Portada, Sevilla

El perfil | José Félix Romero, el mago del museo

Los 125 hermanos mayores de las hermandades y cofradías sevillanas están llamados a las urnas en la noche de este lunes 27 junio.

Estos comicios cuentan con la candidatura oficialista del actual dirigente del consejo, Francisco Vélez; y de una alternativa absolutamente distinta, la de José Félix Romero.

El candidato externo, José Félix, ha sido Hermano Mayor de la Soledad de San Buenaventura, y conoce perfectamente el funcionamiento del consejo y la forma de mantener un equilibrio entre las corporaciones hispalenses.

Hombre sereno, cercano y dialogante, Romero se presentaba hace un año como el artífice de una renovación más que necesaria en una institución anquilosada y con escasa popularidad como es a día de hoy el Consejo de Hermandades y Cofradías.

Entre sus proyectos llamaban la atención el de la posible reforma de la Carrera Oficial reacondicionando la calle Sierpes, el cambio de sede del propio consejo o una fuente de ingresos independiente a la de las sillas de Semana Santa para las subvenciones a las corporaciones de Gloria.

Y es en concreto ése último punto donde se contenía la propuesta estrella de Romero, el Museo de las Hermandades y Cofradías. El aspirante quería saldar la deuda pendiente de Sevilla con sus días de la pasión a través de un centro de interpretación donde se fundiera el espacio museístico con experiencias sensoriales y dinamismo de la mano de escultores, orfebres o músicos.

Romero se enfundaba el traje del mago de la ilusión con esta gran apuesta en un edificio céntrico, pongamos la Sala San Hermenegildo o la antigua biblioteca municipal de la calle Alfonso XII, con 1.600 metros cuadrados, una inversión de más de 1 millón de euros y unas ganancias para las hermandades que podrían superar los 15.000 euros en el mejor de los casos.

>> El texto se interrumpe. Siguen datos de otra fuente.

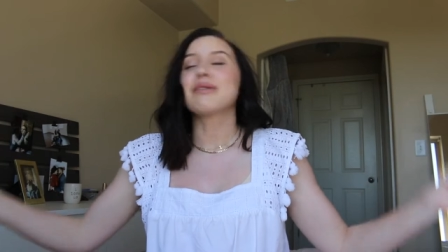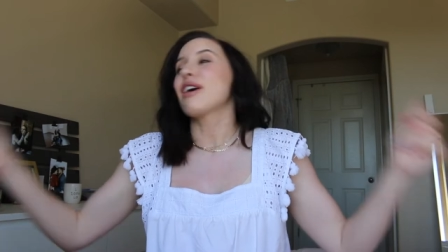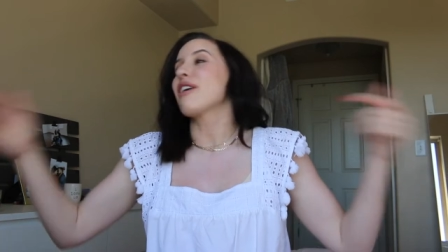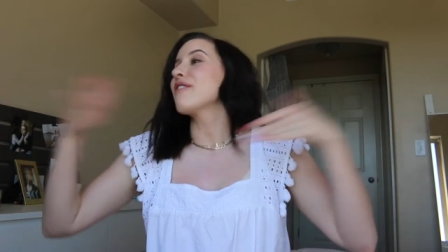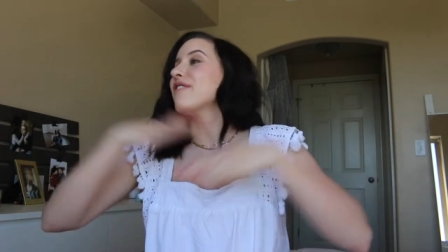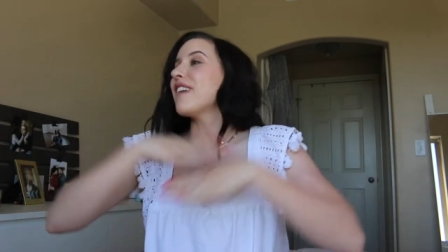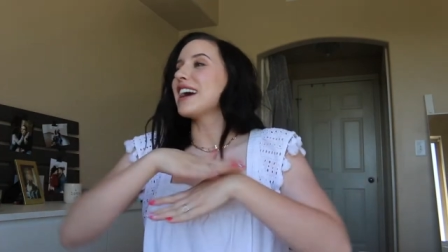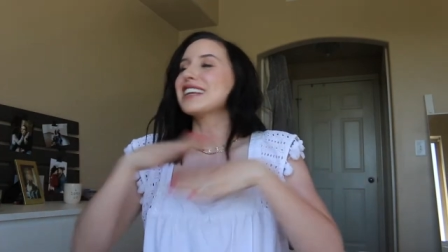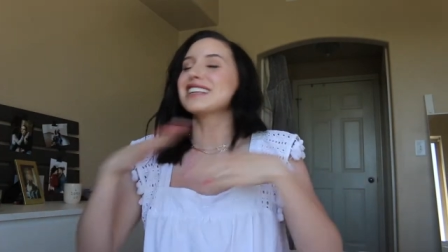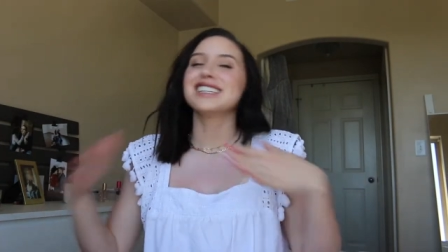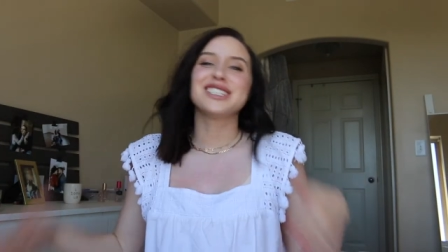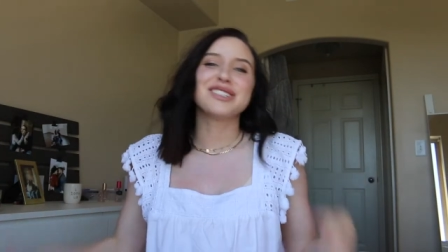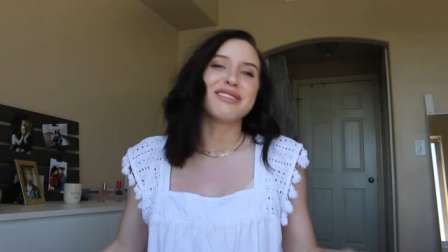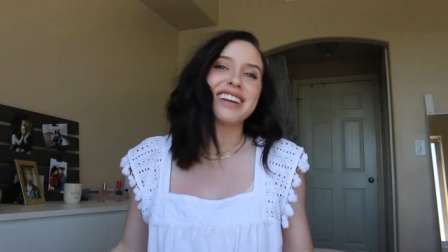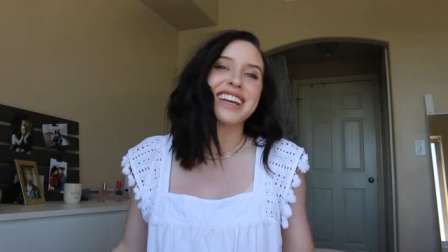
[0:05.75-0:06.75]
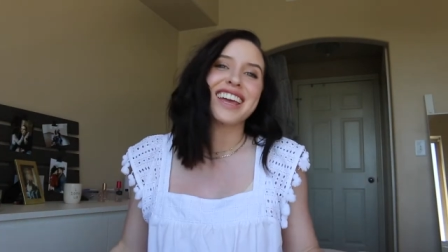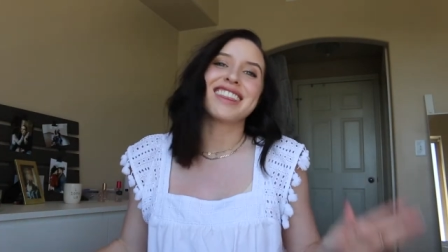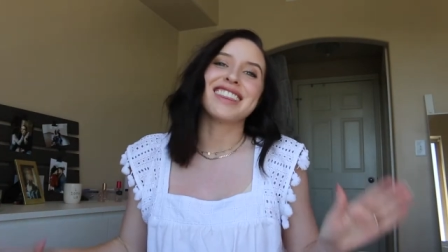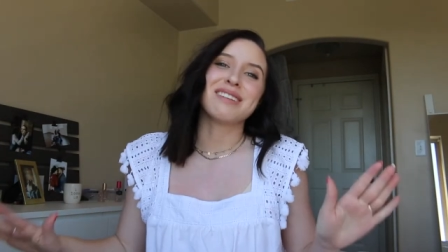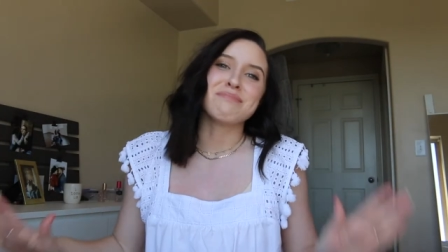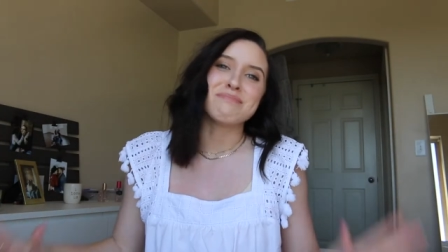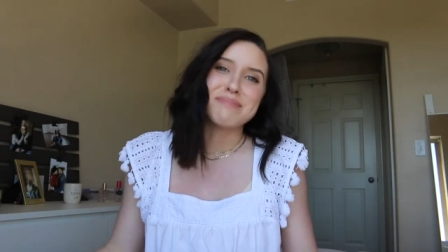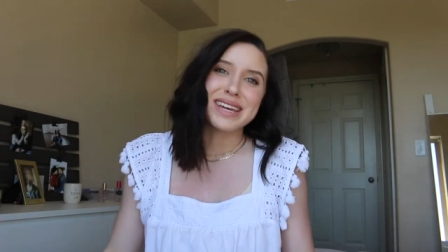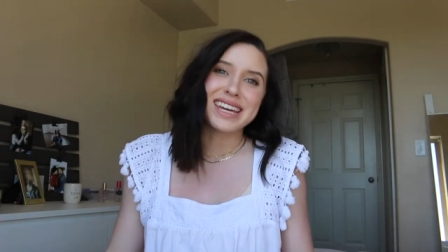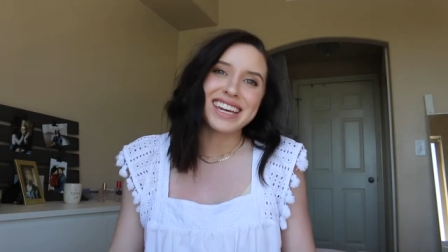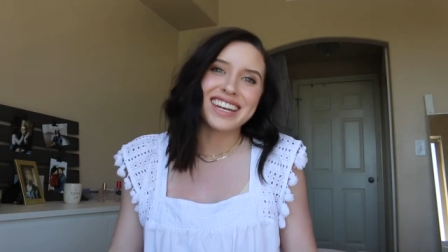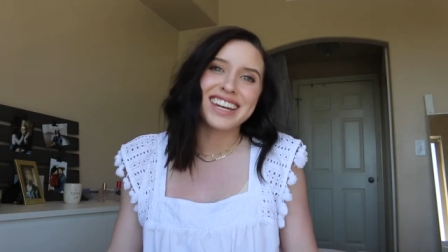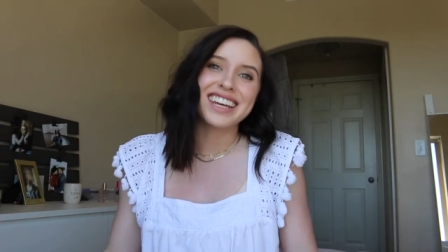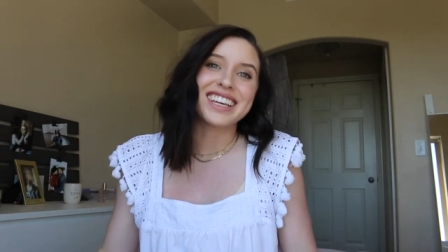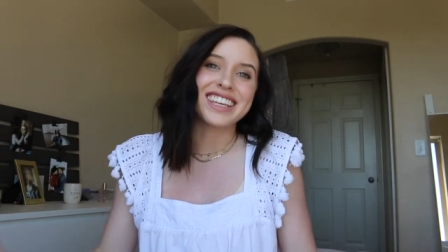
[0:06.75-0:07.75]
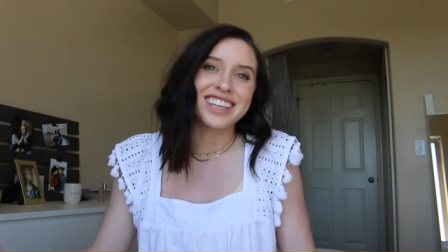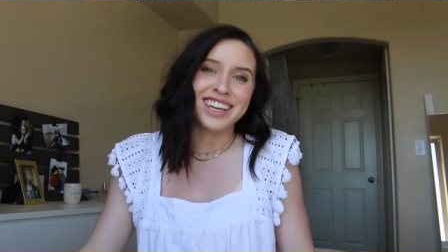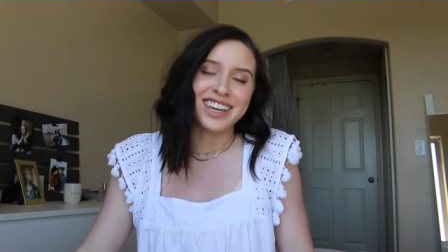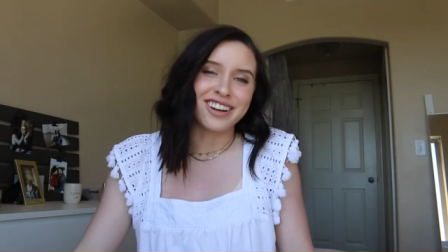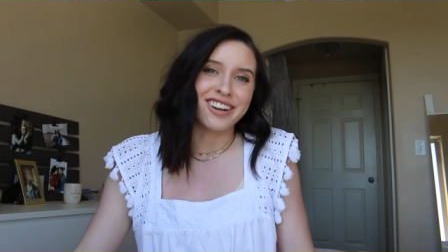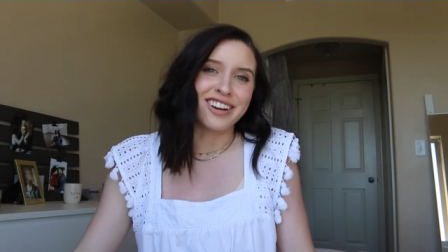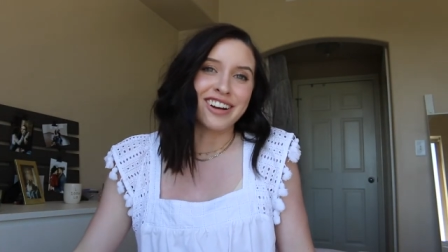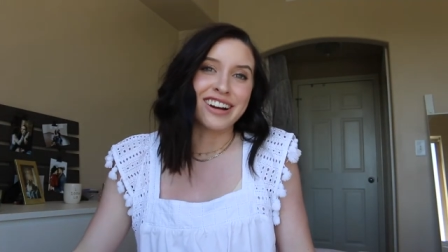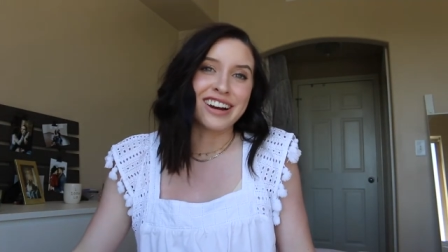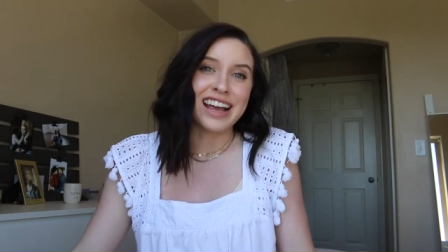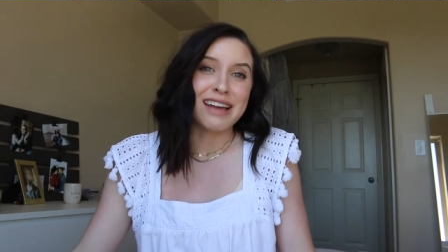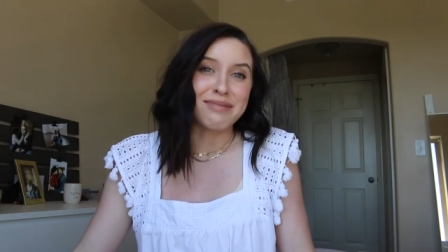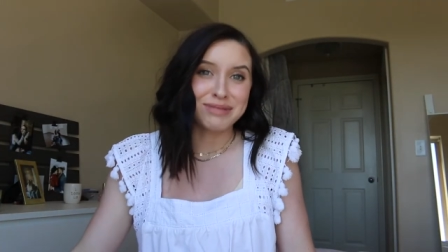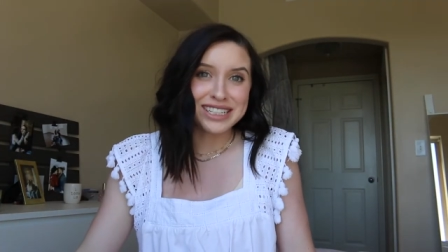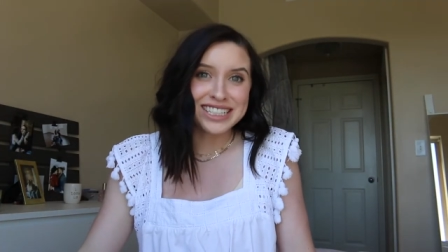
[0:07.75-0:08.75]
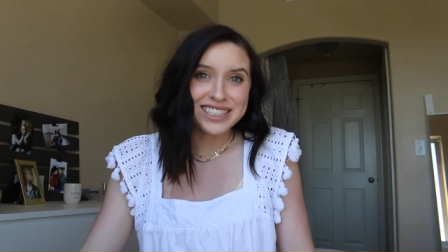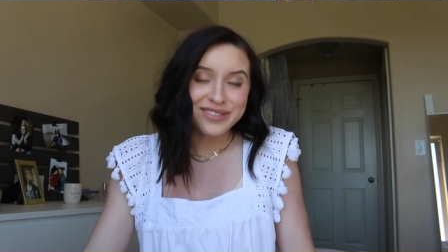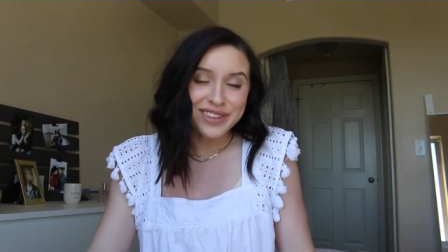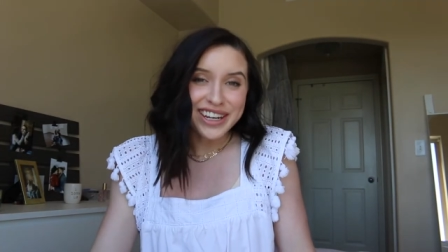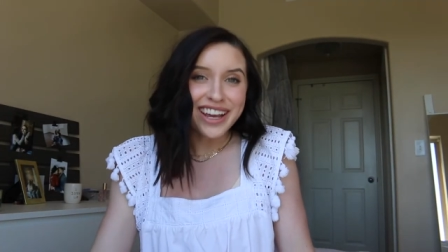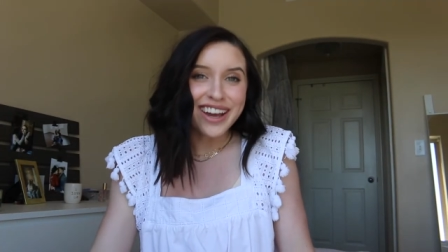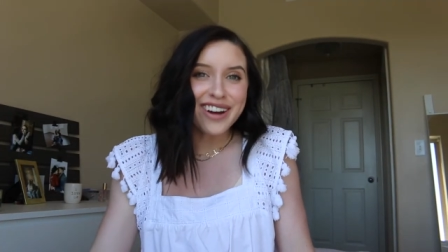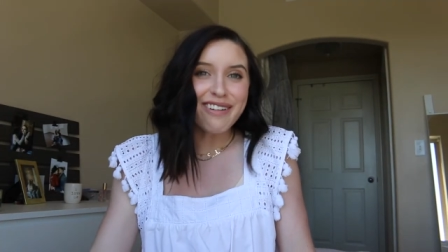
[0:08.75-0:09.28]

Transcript: We are finally doing the mid-year empties video.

Además, José Félix se codeaba para este proyecto con personas muy preparadas dentro de las hermandades, que bien habían tenido cargos en junta de gobierno (bastantes de ellos ex hermanos mayores), o lo ejercían en este momento en sus corporaciones.

Y sobre todo, más allá de medidas como las que se han expuesto y un equipo de categoría, el candidato ha buscado desde su presentación en el restaurante La Raza, calar el mensaje de un Consejo de Cofradías revitalizado y fuerte, que tenga voz y sea reconocido en la ciudad, tal y como ocurría en las primeras décadas de la institución, y que en los últimos lustros se ha ido diluyendo.